Most Helpful Customer Reviews on Amazon.com (beta)
To support their argument, the authors have adopted a special definition of "pirate". Humble Somali pirates who rake in mere tens of millions of dollars with their banditry do not qualify. Instead, true pirates have the following characteristics:
* they enter into a conflictive "relationship" with the state, especially when the state claims to be the sole source of sovereignty;
* they operate in an organized manner on uncharted territory, from a set of support bases located outside this territory, over which the state typically claims sovereign control;
* they develop, as alternative communities, a series of discordant norms that, according to them, should be used to regulate uncharted territory; and
* ultimately, they represent a threat to the state by contesting the state's control and the activities of the legal entities that operate under its jurisdiction, such as for-profit corporations and monopolies.
The authors draw a distinction between pirates, who operate as enemies to all states, and corsairs, who are sponsored by one state but regarded as pirates by other states.
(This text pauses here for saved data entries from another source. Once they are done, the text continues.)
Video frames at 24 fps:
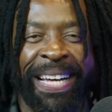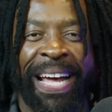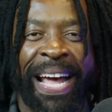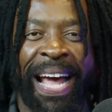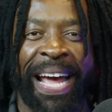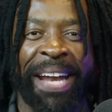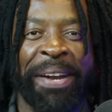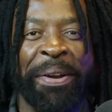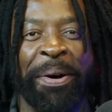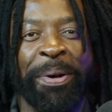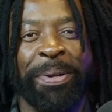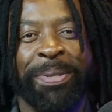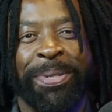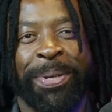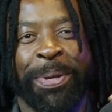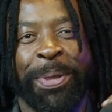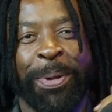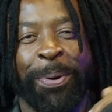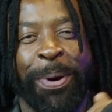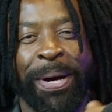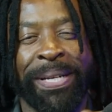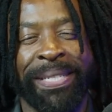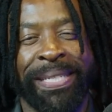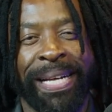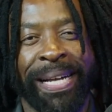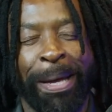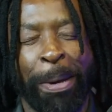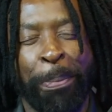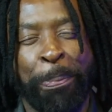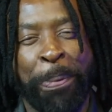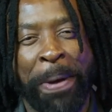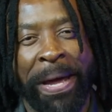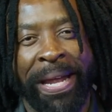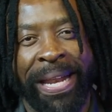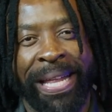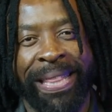And also the ones that get
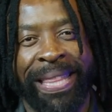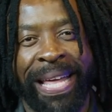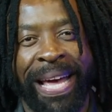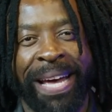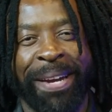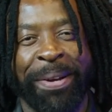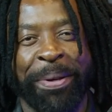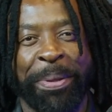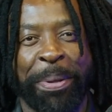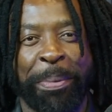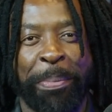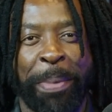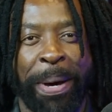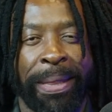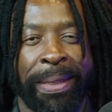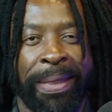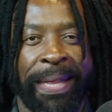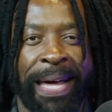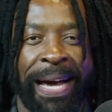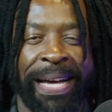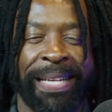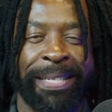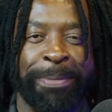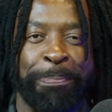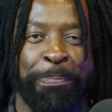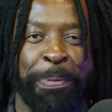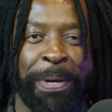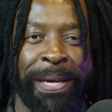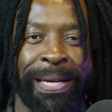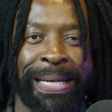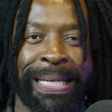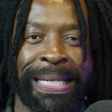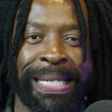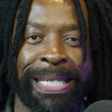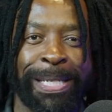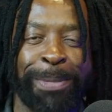paid at the end of the month. Guys,
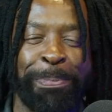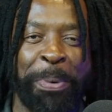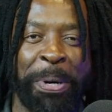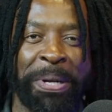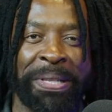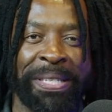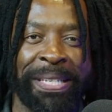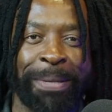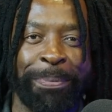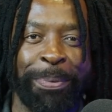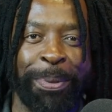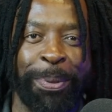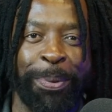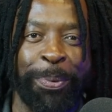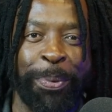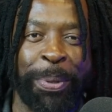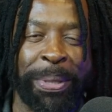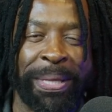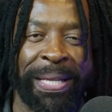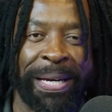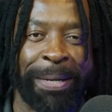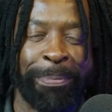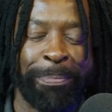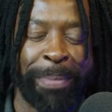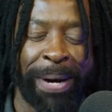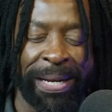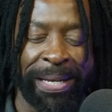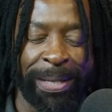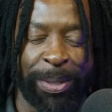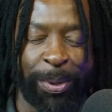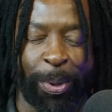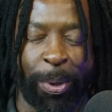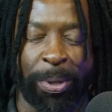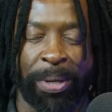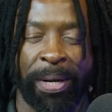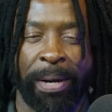be responsible with that money.
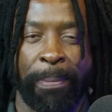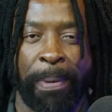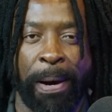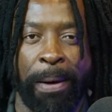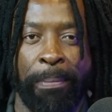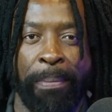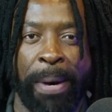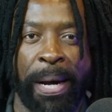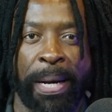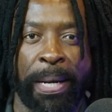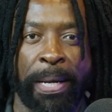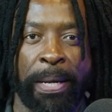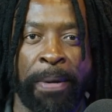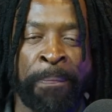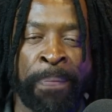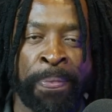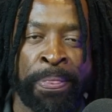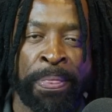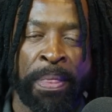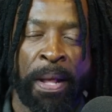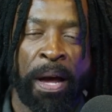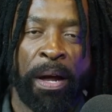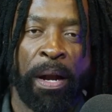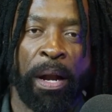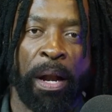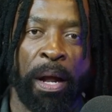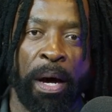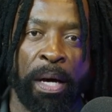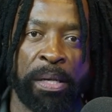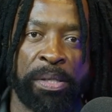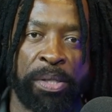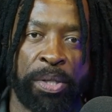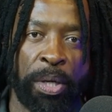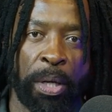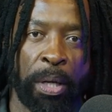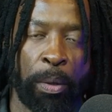Talking about money,
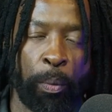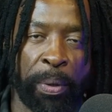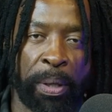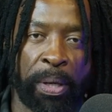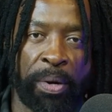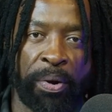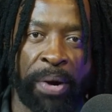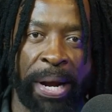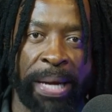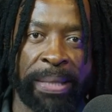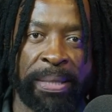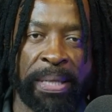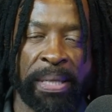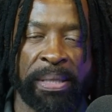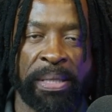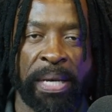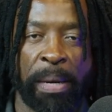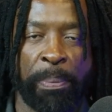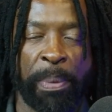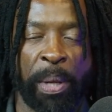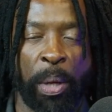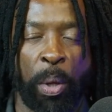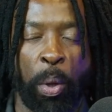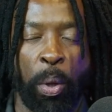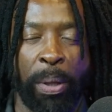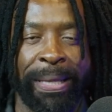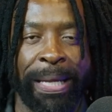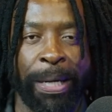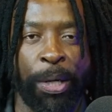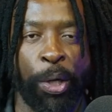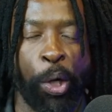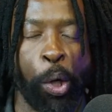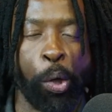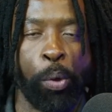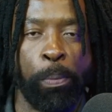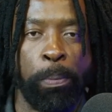last year we created something called the
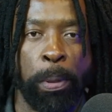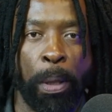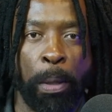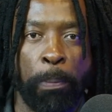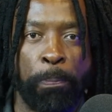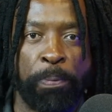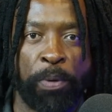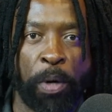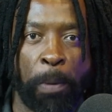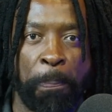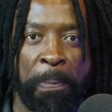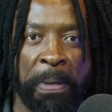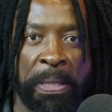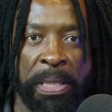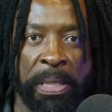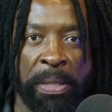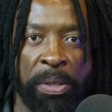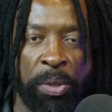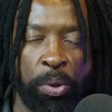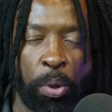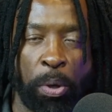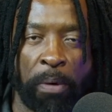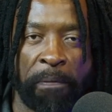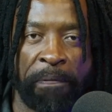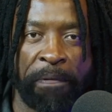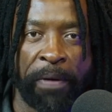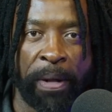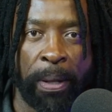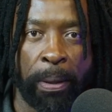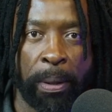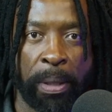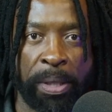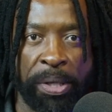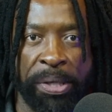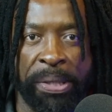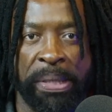Noble Property
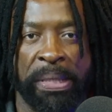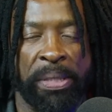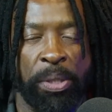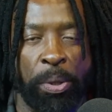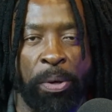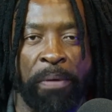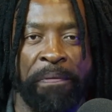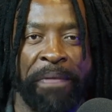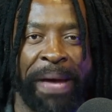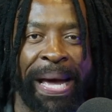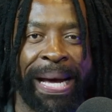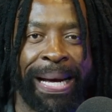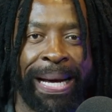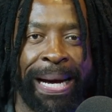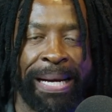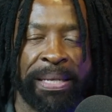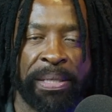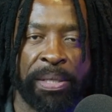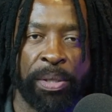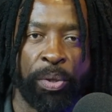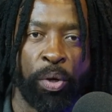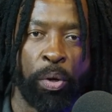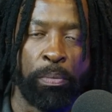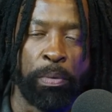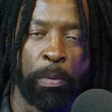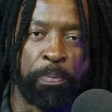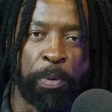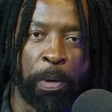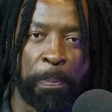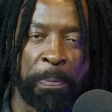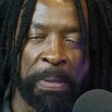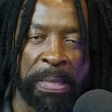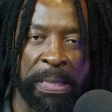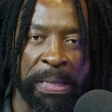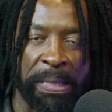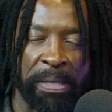Stokvel, courtesy of Ekasi Noble
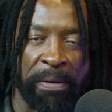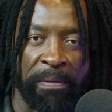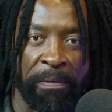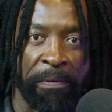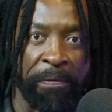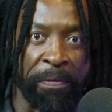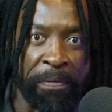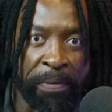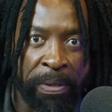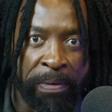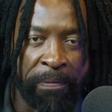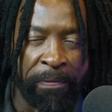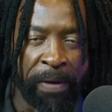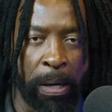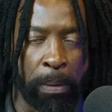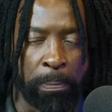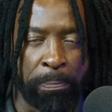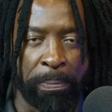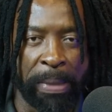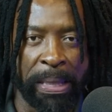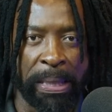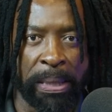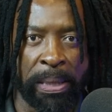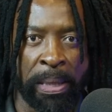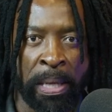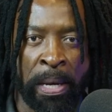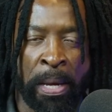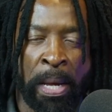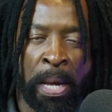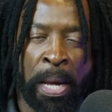Property Development.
Thus Sir Francis Drake was part pirate and part corsair, and Chinese hackers who steal information from Western companies are sometimes corsairs.
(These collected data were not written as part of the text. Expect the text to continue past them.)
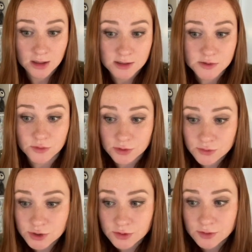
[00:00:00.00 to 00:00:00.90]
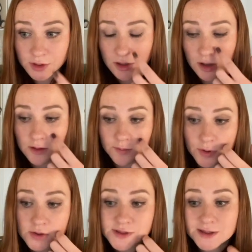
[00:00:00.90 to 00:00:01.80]
So usually the
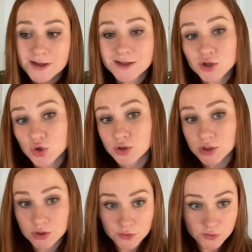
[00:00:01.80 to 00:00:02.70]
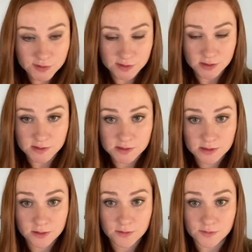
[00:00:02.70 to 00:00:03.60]
person introduces
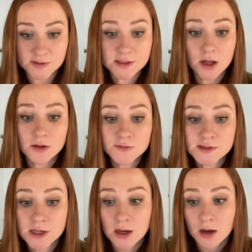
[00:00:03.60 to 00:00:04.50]
themselves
According to the authors, the pirates of the Caribbean and Madagascar pioneered a number of important institutions. A pirate captain was elected on the democratic vote of all members of the pirate organization. The captain was in charge of maritime operations, but the quartermaster was in charge of distributing rations and booty and managing conflicts, so that a form of separation of powers existed. Pirate captains did not get preferential treatment; equality prevailed. The wounded were given extra pay, an early form of social insurance. Thus pirates pioneered democracy, separation of powers, equality and social insurance.
The book provides interesting ideas about pirate radio stations and anti-copyright activists, but when Wikileaks and patent trolls are referred to as pirates, the analogy seems to have been stretched a bit too far. Pirates are portrayed more as Gilbert-and-Sullivan-style do-gooders than as the violent aggressors that they always have been and Somali pirates still are. Nonetheless the book contains plenty of thought-provoking discussion about the impact of non-conformist organizations on the evolution of capitalism.
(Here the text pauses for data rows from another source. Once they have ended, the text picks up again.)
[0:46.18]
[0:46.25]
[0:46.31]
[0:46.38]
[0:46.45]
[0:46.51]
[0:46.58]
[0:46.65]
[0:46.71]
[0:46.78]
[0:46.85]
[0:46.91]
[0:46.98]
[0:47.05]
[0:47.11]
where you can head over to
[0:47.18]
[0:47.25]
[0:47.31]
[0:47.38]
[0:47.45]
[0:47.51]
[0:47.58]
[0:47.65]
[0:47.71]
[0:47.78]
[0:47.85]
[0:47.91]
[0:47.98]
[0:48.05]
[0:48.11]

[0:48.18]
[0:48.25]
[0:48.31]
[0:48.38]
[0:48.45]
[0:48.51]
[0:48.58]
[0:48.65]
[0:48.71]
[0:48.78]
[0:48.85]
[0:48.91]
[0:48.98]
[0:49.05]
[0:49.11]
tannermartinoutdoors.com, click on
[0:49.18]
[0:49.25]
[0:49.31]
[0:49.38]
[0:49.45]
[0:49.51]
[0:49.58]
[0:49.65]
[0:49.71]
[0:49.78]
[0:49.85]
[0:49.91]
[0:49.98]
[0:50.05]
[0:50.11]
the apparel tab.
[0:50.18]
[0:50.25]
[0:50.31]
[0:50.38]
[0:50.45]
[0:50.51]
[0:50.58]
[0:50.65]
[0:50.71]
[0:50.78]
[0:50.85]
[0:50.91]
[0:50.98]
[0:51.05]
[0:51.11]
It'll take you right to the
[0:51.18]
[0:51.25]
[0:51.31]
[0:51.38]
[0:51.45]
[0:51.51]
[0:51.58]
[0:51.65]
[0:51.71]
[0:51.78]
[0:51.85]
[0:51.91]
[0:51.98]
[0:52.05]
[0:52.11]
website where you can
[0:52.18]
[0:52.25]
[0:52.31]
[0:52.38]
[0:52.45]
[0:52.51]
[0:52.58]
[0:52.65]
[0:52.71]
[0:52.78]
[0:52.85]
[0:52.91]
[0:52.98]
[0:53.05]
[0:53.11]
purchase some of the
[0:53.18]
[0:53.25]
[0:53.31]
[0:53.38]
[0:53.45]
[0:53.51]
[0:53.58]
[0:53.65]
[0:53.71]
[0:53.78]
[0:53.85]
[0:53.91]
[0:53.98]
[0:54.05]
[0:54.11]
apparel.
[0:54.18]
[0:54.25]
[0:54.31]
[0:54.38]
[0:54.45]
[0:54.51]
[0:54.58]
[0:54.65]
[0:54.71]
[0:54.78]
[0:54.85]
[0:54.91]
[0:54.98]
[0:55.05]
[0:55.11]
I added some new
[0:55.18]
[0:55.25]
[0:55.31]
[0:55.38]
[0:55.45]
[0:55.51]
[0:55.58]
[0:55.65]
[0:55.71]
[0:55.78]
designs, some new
If you are familiar with post-structuralism the reader will get more out of the book then if they weren't. There is also a left of center reading of piracy and its relationship to capitalism. This part of the text is less convincing, but still fascinating.
Rating: 3 out of 5 Stars.
Worth a look if you are a critic of capitalism but still see a future for and if you enjoy late capitalist post-structural thought without the jargon.
The authors focus on the macro aspects and I would agree that the winner tends to set the rules. Fighting the received wisdom makes you an outsider or pirate in the management-speak of the authors. There is a strong underlying notion in the book that it is good to be a pirate. I take issue with this position because the authors never focus on the actions of the pirates; murder and theft. The authors might counter by arguing that the establishment would engage in the same tactics. Personally, I am not sure I buy into this relativistic perspective. In any case it would have been good if the authors paid attention to the negative aspects of pirates. But there is only so much one can squeeze out of a cute metaphor; entrepreneurs as pirate.
The book is a quick read and I learnt a bit about real piracy. The links to economics and management are cute, but not really insightful.